I'll just write something here : Exotics are clearly a problem sometimes. FL has native roaches that could probably do great, why not breed them and sell them? I'm sure some would buy them. If the exotics are illegal then even more will buy them! :clap:
I'm not in Florida and don't really know the law there, but I'm pretty sure that if people break the law it's for a reason, and not breaking the law per se; find a lawful alternative for that reason and people will stop breaking the law.

For places more in the north, (take most of Canada for example), then exotic roaches won't survive the winter. Why should they be a problem? :?
I think they are a problem in the head of people more than anywere else. For most "honest citizens", roaches are disgusting disease carrying bugs. They won't listen to you if you tell them that a 3" hisser has a far longer generation time than the florida native roach, so that they are less likely to invade a home. For most people bigger=nastier, that's it.Roaches are insects, disgusting, that's it.
 

texascowboy1979

Arachnosquire
Old Timer
Joined
Nov 9, 2008
Messages
105
Wow... ive read up on more roaches in just 2 days than I have in my entire 29 1/2 years of Life...

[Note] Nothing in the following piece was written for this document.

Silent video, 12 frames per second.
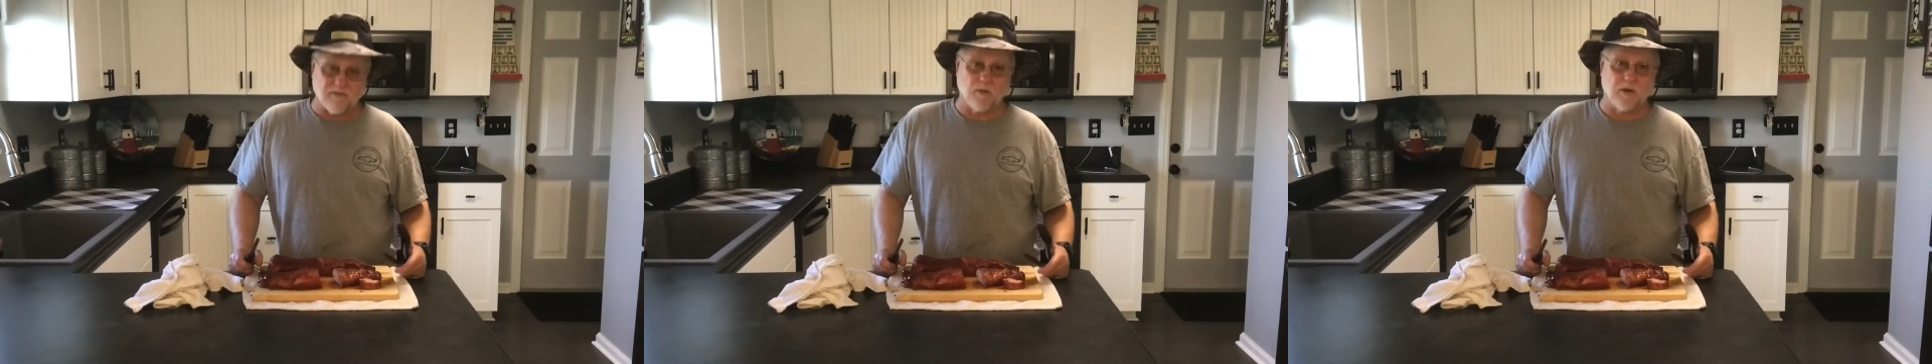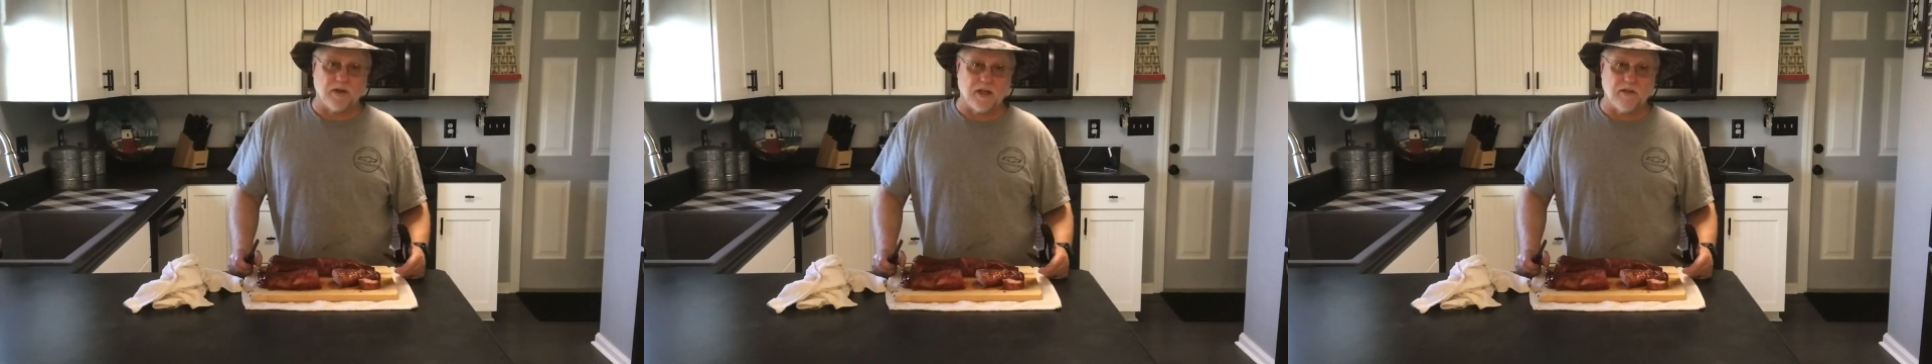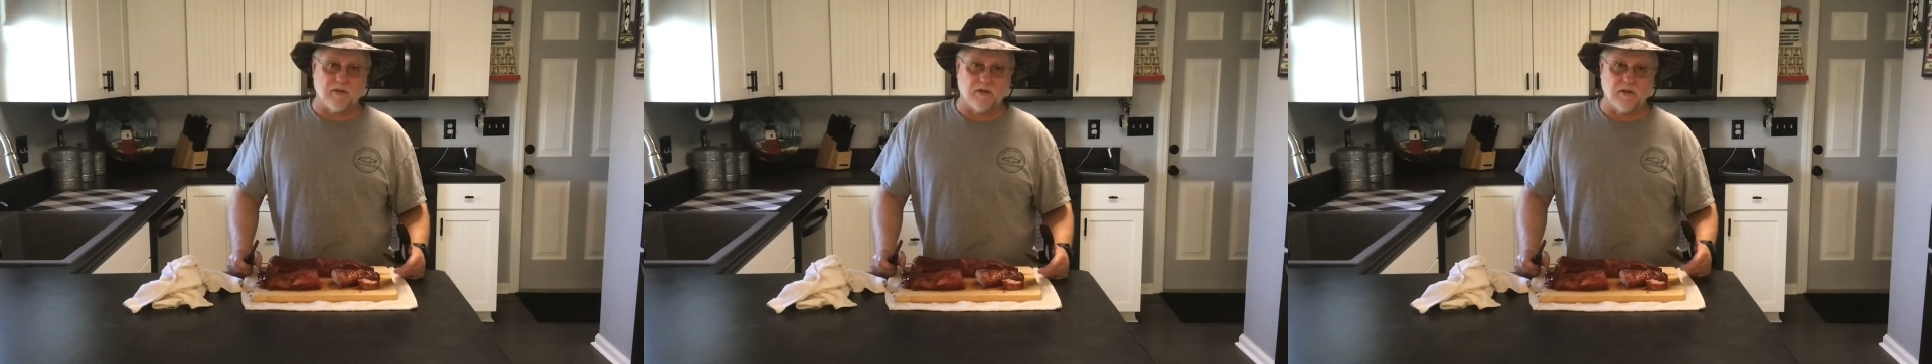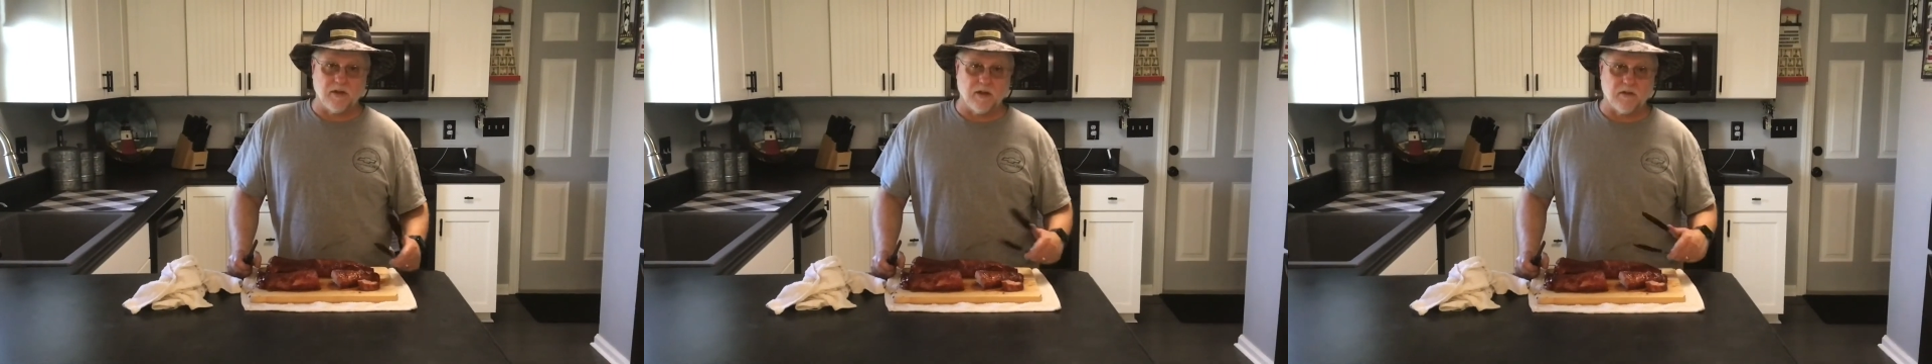of one and give her
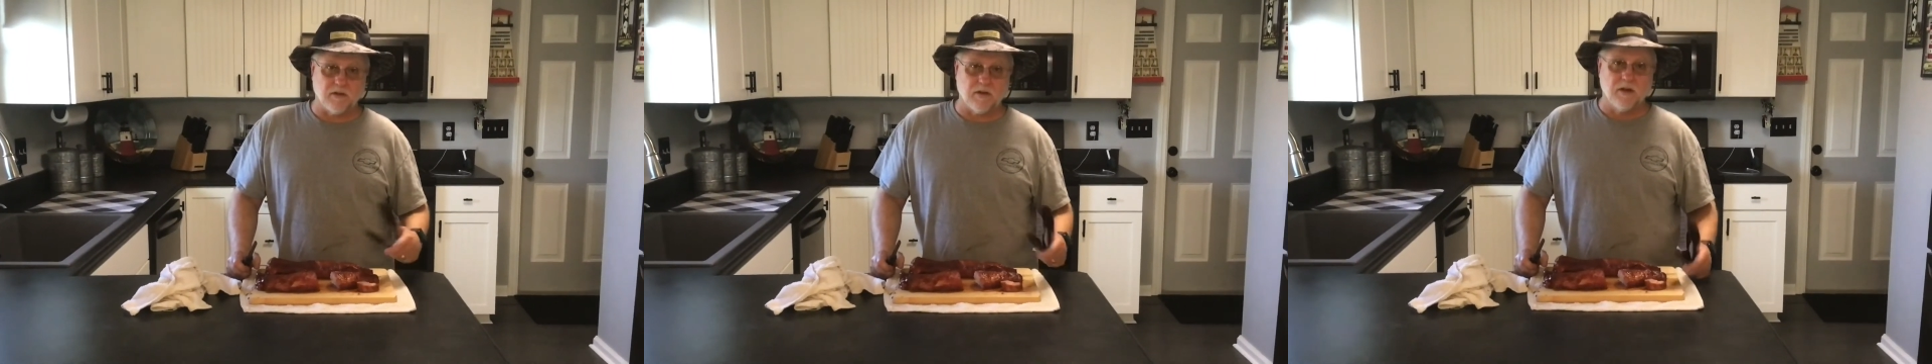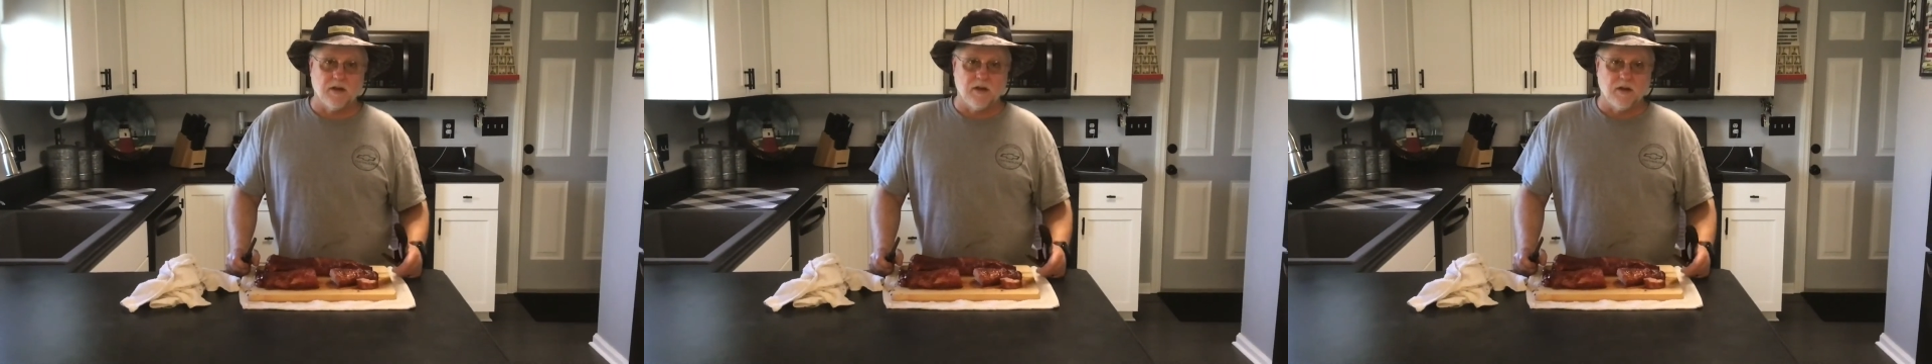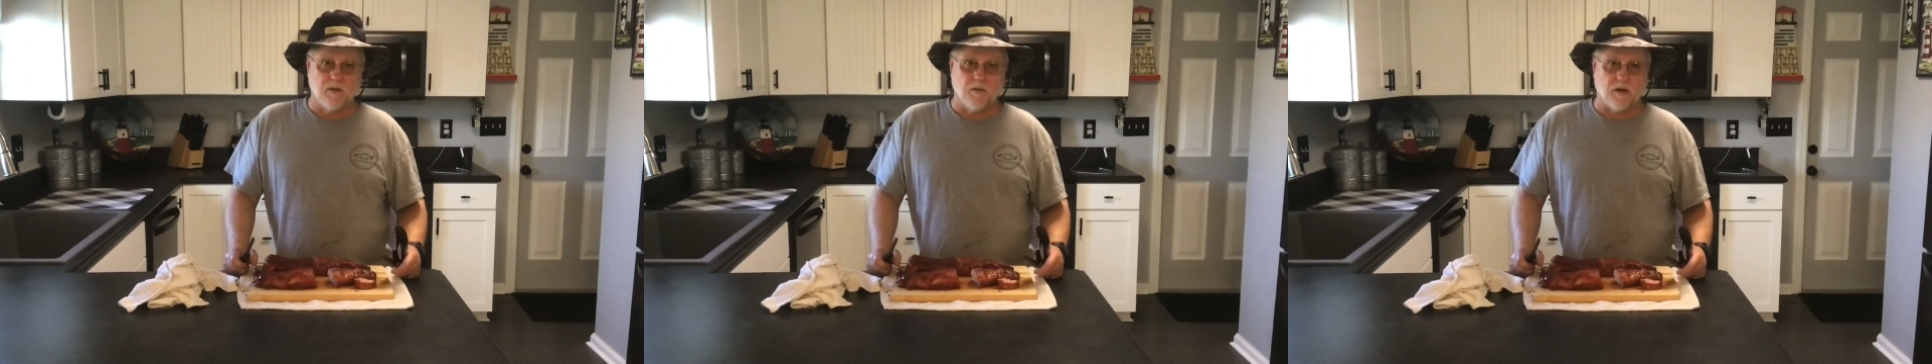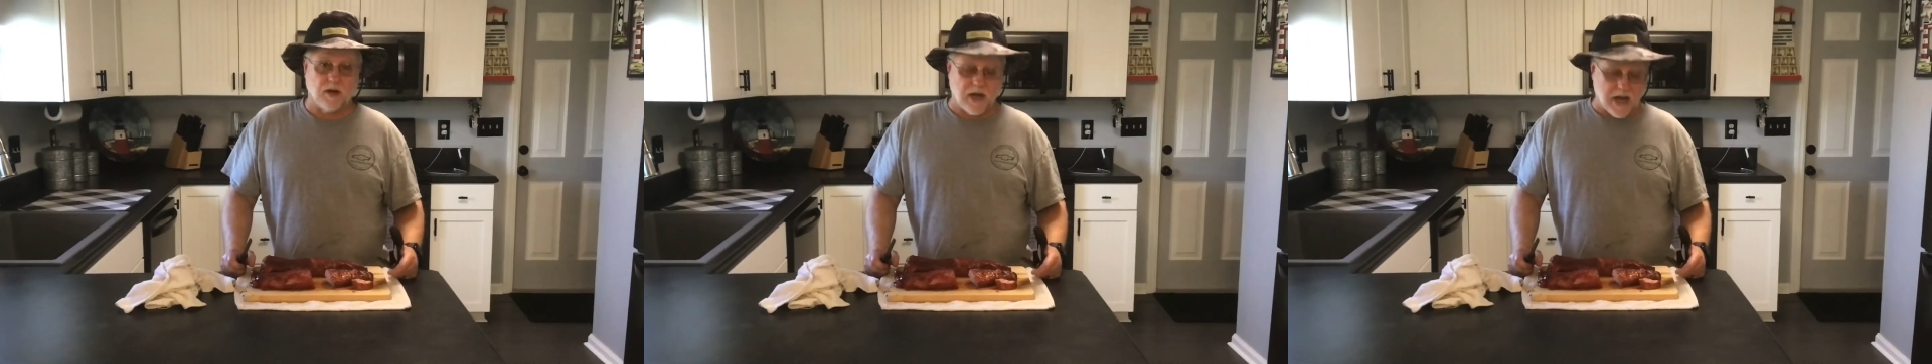the other 1.5.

Its alot to take in... expecially since I fear them.... I wonder if this will help me over come my fears?
 

bigdog999

Arachnoknight
Old Timer
Joined
May 11, 2007
Messages
191
Honestly dubias and a few other feeder roaches don't even look like the native roaches. I pick mine up all the time, they actually look pretty cool.
 

james

Arachnobaron
Old Timer
Joined
Oct 20, 2003
Messages
474
idiots

Well being one of the largest dealers of roaches and contacted by dozens or reporters now I will say these guys are IDIOTS!!!!. Roaches don't carry or spread disease and this has been proven by several entomologist. I have asked every Florida reporter to go and find me a Blaberus Craniifer which is a Native Florida species and nobody has. That is because they don't, can't, and will never mass produce like the pest species germania, americana, etc.. Now with that said I think lateralis and hissers can surivive in home environments in a few states like Florida, but I highy doubt they would thrive outside with such few numbers and so many natural predators(spiders, geckos, birds, just to name a few). Most dealers don't ship lateralis or hissers to Florida anyway just to avoid the concern. I can already see the ban coming for no good reason. Lastly, the main PEST species out there like germania, orientalis, and americana thrive mostly in dirty, dumpy places. Keep your you know what clean and leave us reptile and invert hobbiest alone!!!!